Well, on Saturday night I had my first Dad Dream. Eh.

Here's what I remember.

I had been on the bus with students and we were all exiting to go back in to the school, which was not the school I currently work at. Nor was it Eastern, however Dad was sitting on a bench in the entry way with the girl who played Ruth in Seven Brides for Seven Brothers that I had seen Saturday night at Eastern....so I know why she was in the dream. When I walked in, I noticed him sitting in casual clothes, shorts, I think. He had shaved his beard. I begged him to do this for years! Finally in my dream, he had, but I said nothing about it. At least, I don't remember saying anything about it.

Across from my dad's bench where he sat next to "Ruth," sat my deceased Aunt Maxine. She died while I was in high school. My great-aunt had a navy blue box with green foam in it. That's all I could see at first glance. I heard her talk about how Dote (this is a lady who knew my other great Aunt Alta from Nebraska and took care of her and Uncle Lester, a jovial man who liked to flirt with the ladies - harmlessly, of course) had mailed this package to Dad and how it was all we had left from my mother. This is when I "remembered" in my dream that my mother had died. And of course, that made me feel horrible. I'm so glad that this part of the dream is NOT true!

Back to the dream...

Dad and Aunt Maxine sat talking, Dad all relaxed and leaned back with his arm on the back of the bench while Aunt Maxine sat prim and proper with her jaw cocked to her right side - a nervous habit I don't think I ever saw her NOT do.
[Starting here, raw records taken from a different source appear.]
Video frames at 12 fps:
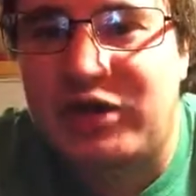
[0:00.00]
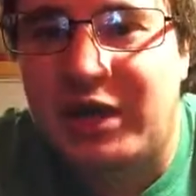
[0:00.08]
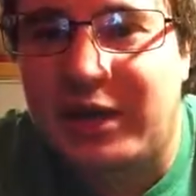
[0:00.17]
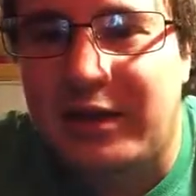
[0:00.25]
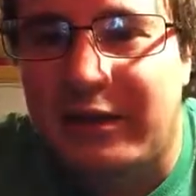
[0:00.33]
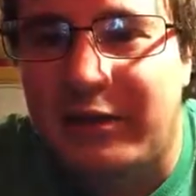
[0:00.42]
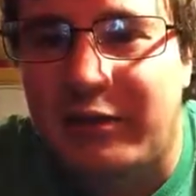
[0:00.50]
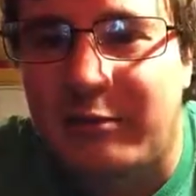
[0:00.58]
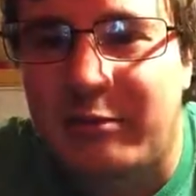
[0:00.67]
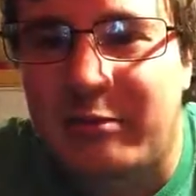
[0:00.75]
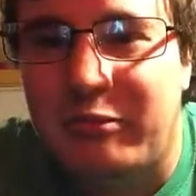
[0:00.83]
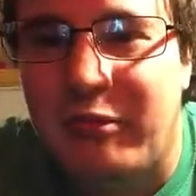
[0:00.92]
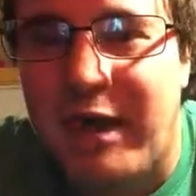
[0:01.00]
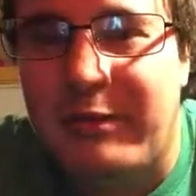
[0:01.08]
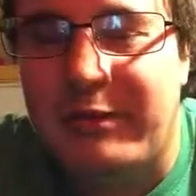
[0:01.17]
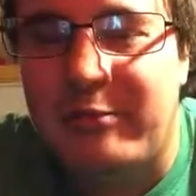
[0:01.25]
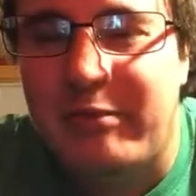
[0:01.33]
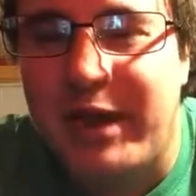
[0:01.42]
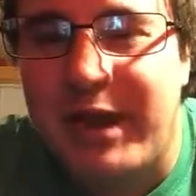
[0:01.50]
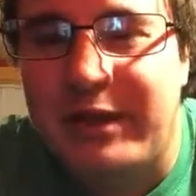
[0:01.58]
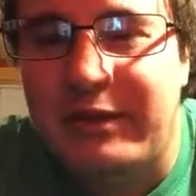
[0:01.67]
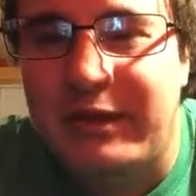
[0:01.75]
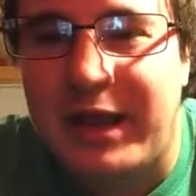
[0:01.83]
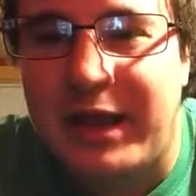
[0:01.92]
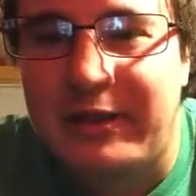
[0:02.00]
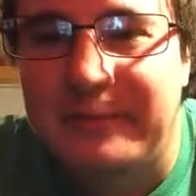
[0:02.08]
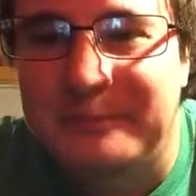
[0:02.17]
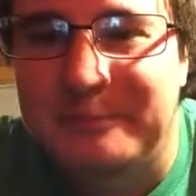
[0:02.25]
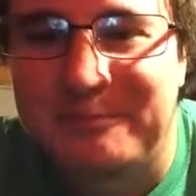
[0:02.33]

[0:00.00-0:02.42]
chicken coop rabbit pen thing.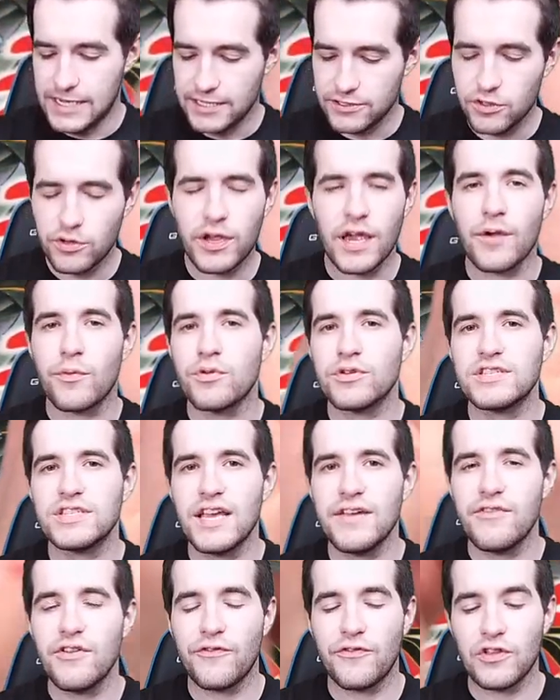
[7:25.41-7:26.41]
It's okay. We're
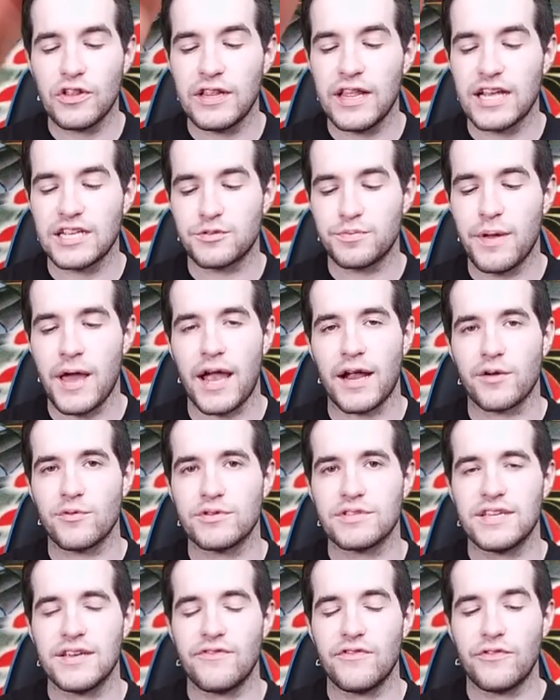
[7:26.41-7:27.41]
saving it for the last pack.
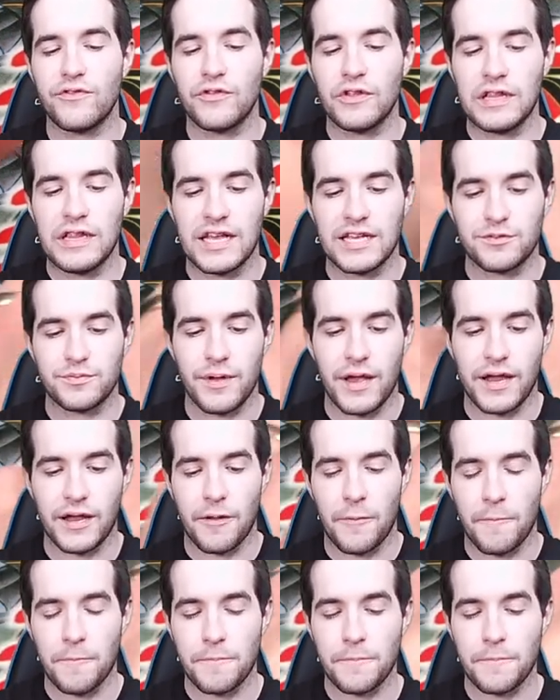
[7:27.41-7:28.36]
We're saving it for the last pack.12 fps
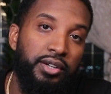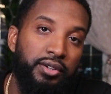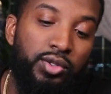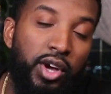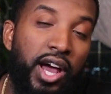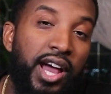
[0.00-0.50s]

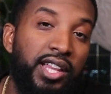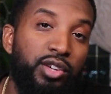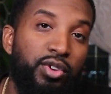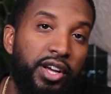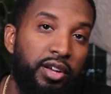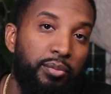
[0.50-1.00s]
So I highly
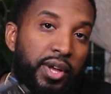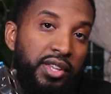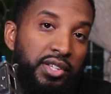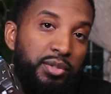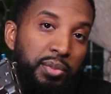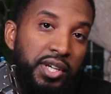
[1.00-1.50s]
recommend
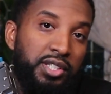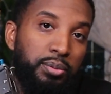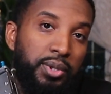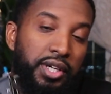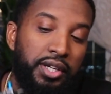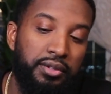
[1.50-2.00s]
this base
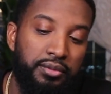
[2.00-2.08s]
plate.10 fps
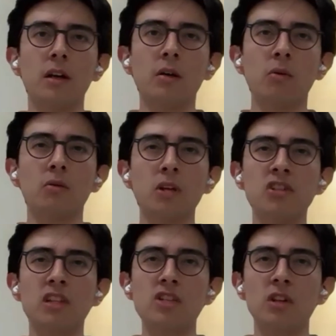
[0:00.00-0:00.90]
Uh, we
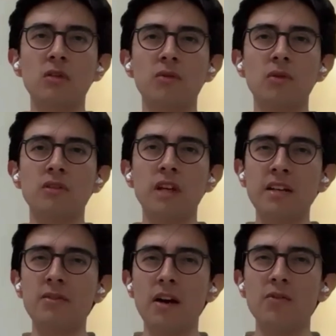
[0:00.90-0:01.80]
reached initially for a
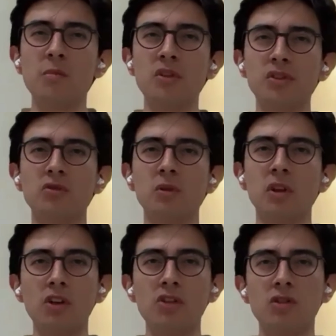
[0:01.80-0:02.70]
ninety-five
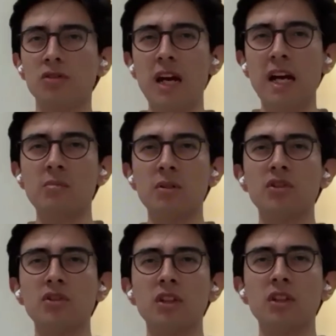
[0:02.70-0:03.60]
percent reduction or ninety
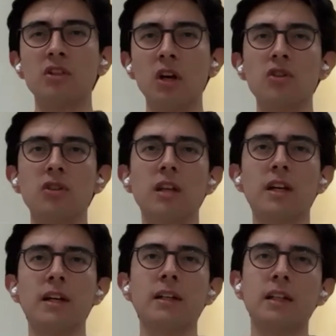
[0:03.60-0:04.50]
percent reduction.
They were discussing what to do with the jewelry, which I had seen by then, and it was hideous and avadcado green shaped like insects - cartoonish insects - big ones.

After talking about who they could give these pieces to, including my cousins, friends of the family, and all kinds of acquaintences, they never mentioned me. I began to ask my dad questions. He sat in silence, staring straight ahead. I asked louder about the jewelry. No answer from either of them. I began to be frustrated and annoyed. No matter what I did or said, my dad would not speak to me.

I woke up angry. I laid there for a while recalling more of the dream's sequences and details, like you sometimes do when you wake up disoriented. The longer I laid there, the madder I became that he wouldn't talk to me. Then at the height of how angry I would become, I realized, he wasn't even alive in real life.

When I realized that his silence had made me mad and that he was dead - all over again - I came unglued. Even now it's hard to keep from tearing up. At the time, I wish I could call on Joseph to interpret my dream, but now I realize there is no real reason...I don't put a lot of faith in meaningful dreams - well, maybe only when it suits me...but this one did not.

I was such a mess that I could not stop crying all morning. I finally fell back to sleep...maybe the extra sleep is what I needed.